We’ll dive deeper into that discussion another time, but one of the interesting things Davin shared, especially given ACORN’s experience in the aftermath of Katrina, was their own efforts to organize support for undocumented workers and their families in the area after the fires. They organized something they called UndocuFund. The idea was simple. There are some 3000 undocumented workers in Santa Rosa and more in the county. Many of them lost work and housing in the fires, which displaced both rich and poor indiscriminately. The difference is that FEMA does not support undocumented immigrants, so the UndocuFund was designed to provide similar emergency cash support to fill the gap for these families. Davin said they hoped to raise a half-million, but they hit a cord and raised over $6 million, gaining a lot of attention. In the six months or so since the fire they have already given out more than two-thirds of the money and are getting ready to make an additional appeal since some of the same issues persist. Fires in the Santa Barbara area also triggered establishment of an UndocuFund in that area.

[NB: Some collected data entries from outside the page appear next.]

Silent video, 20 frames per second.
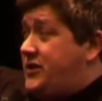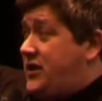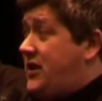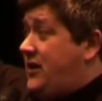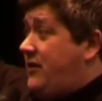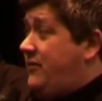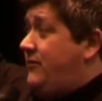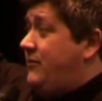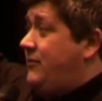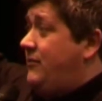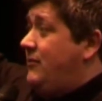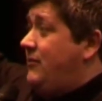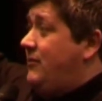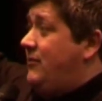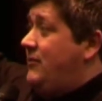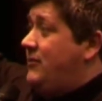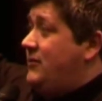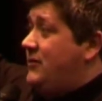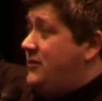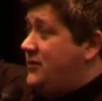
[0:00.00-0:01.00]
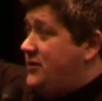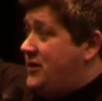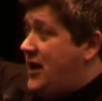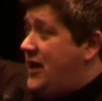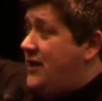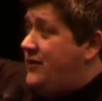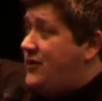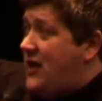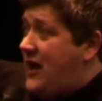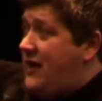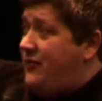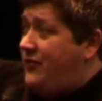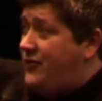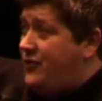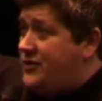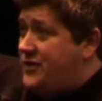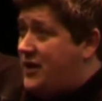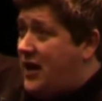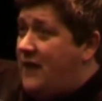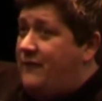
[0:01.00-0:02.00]
tithe. Tenth
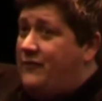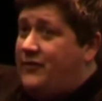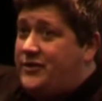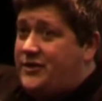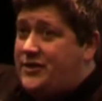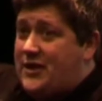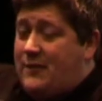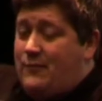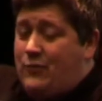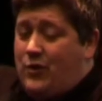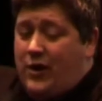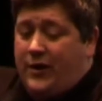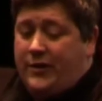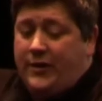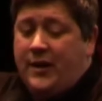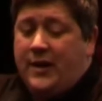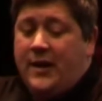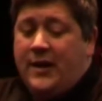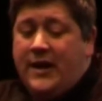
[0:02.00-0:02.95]
and tithe are the same word.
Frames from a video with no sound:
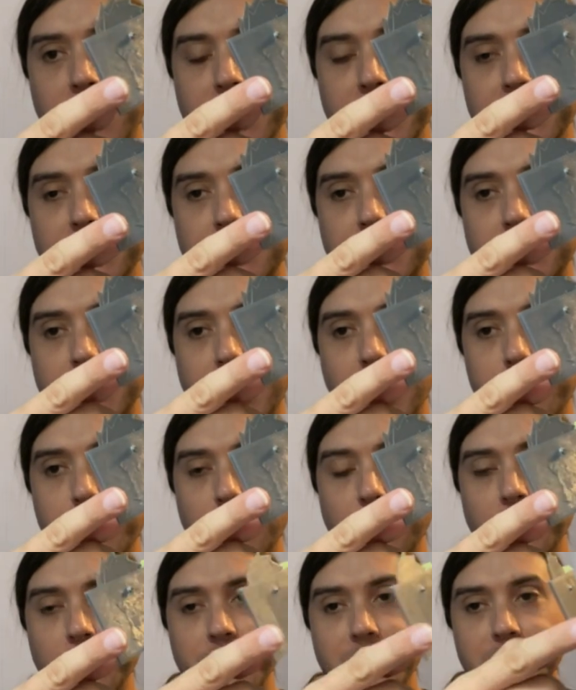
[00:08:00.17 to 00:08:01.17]
needs to come
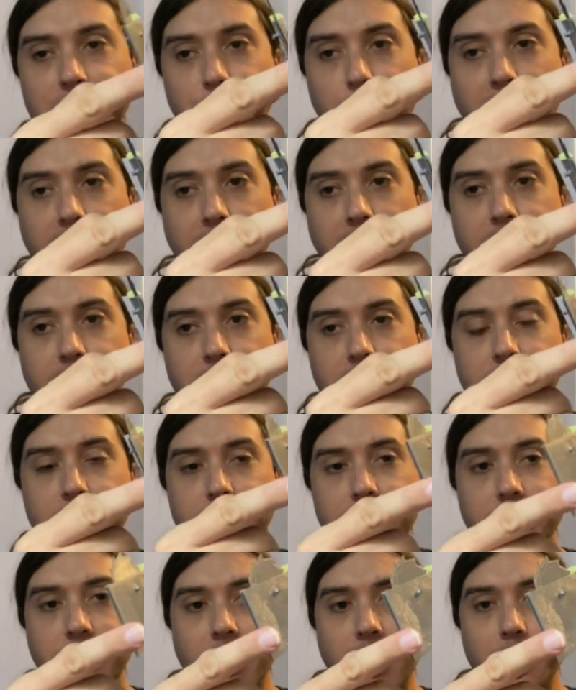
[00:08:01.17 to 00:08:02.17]
over this way
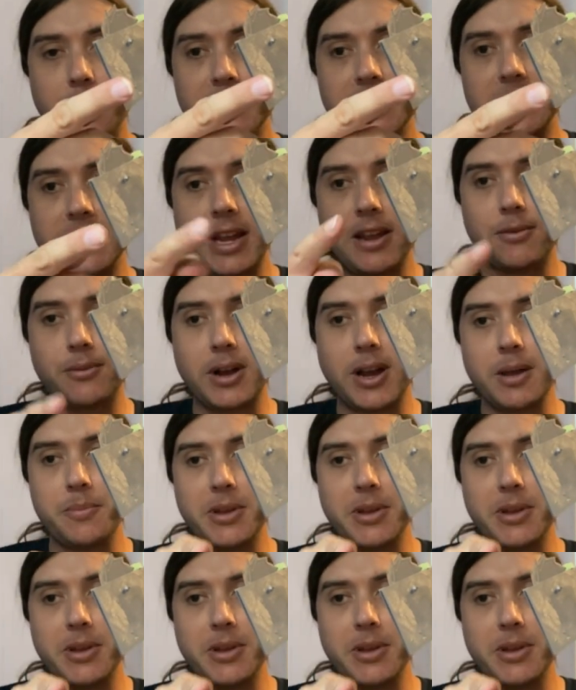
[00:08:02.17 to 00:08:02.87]
to compensate, right?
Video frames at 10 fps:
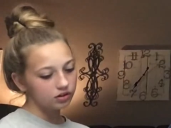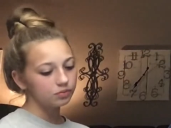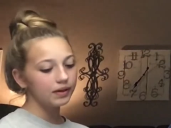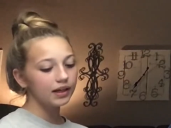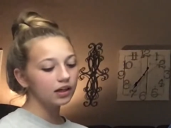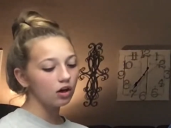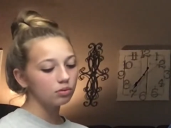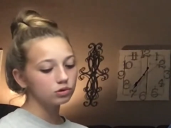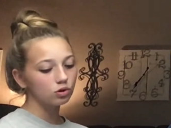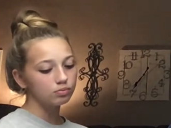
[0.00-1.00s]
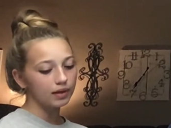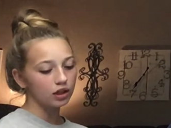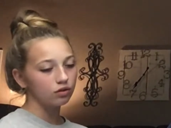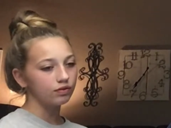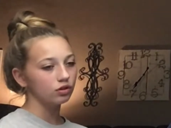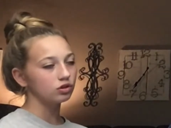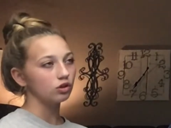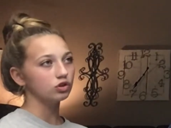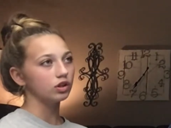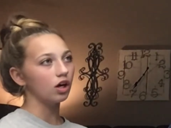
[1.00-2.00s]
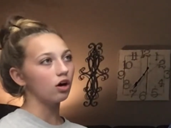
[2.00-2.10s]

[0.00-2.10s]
Does being homeschooled make you feel socially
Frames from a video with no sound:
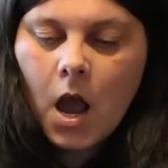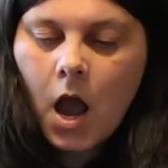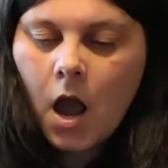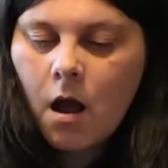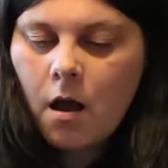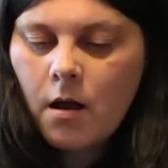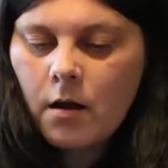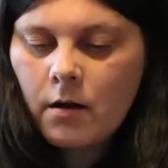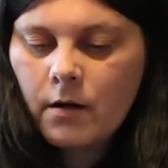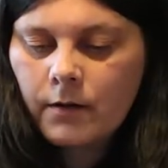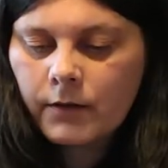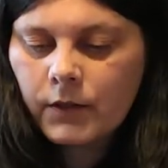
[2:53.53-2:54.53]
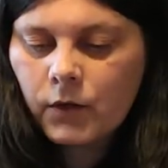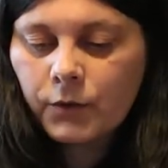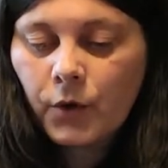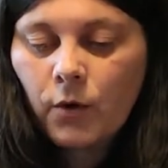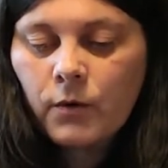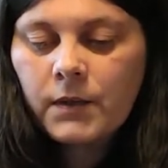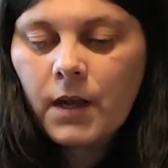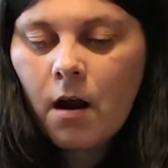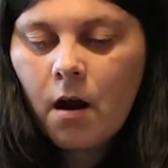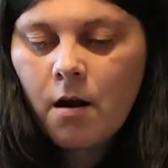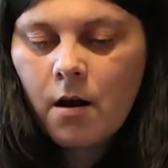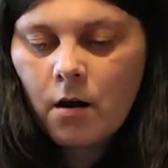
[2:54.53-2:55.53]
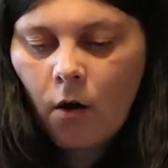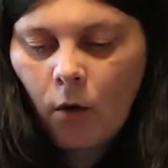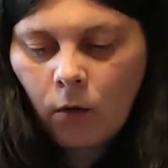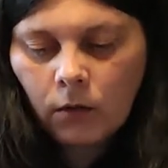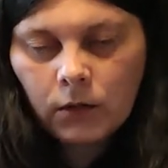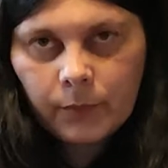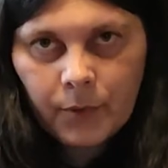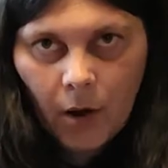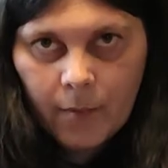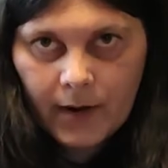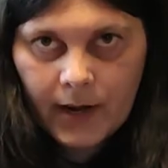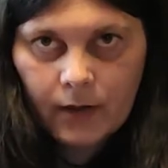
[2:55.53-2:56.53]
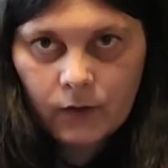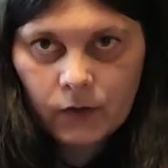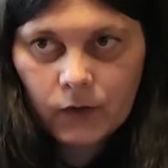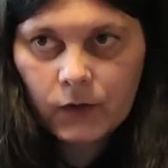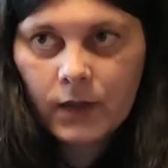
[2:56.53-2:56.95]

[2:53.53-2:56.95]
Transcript: Uh, so those are all the properties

This is a real unique organizing breakthrough!
Less encouraging was a meeting I had earlier in the day with an immigration lawyer based in San Jose who specializes in dealing with issues relating to immigrants from the Philippines. In his case load the issues were less about documents and more about other issues where predatory practices target immigrants. His other concern was for families caught in the crossfire of the government in the Philippines and its extra-judicial killings that are little more than masked vigilante activity triggered by concerns over drugs. At one level my friend was shocked at the amount of support some of these actions had among the Filipino community. At another level the organizing problem became how to offer support to people and institutions willing to stand up for justice and the rule of law.
The issues are daunting and effective strategies are illusive, but as Davin’s experience indicated, where organizers and organizations are close to the ground, feeling the pain, and moving with their base, they are coming up with creative approaches and responses.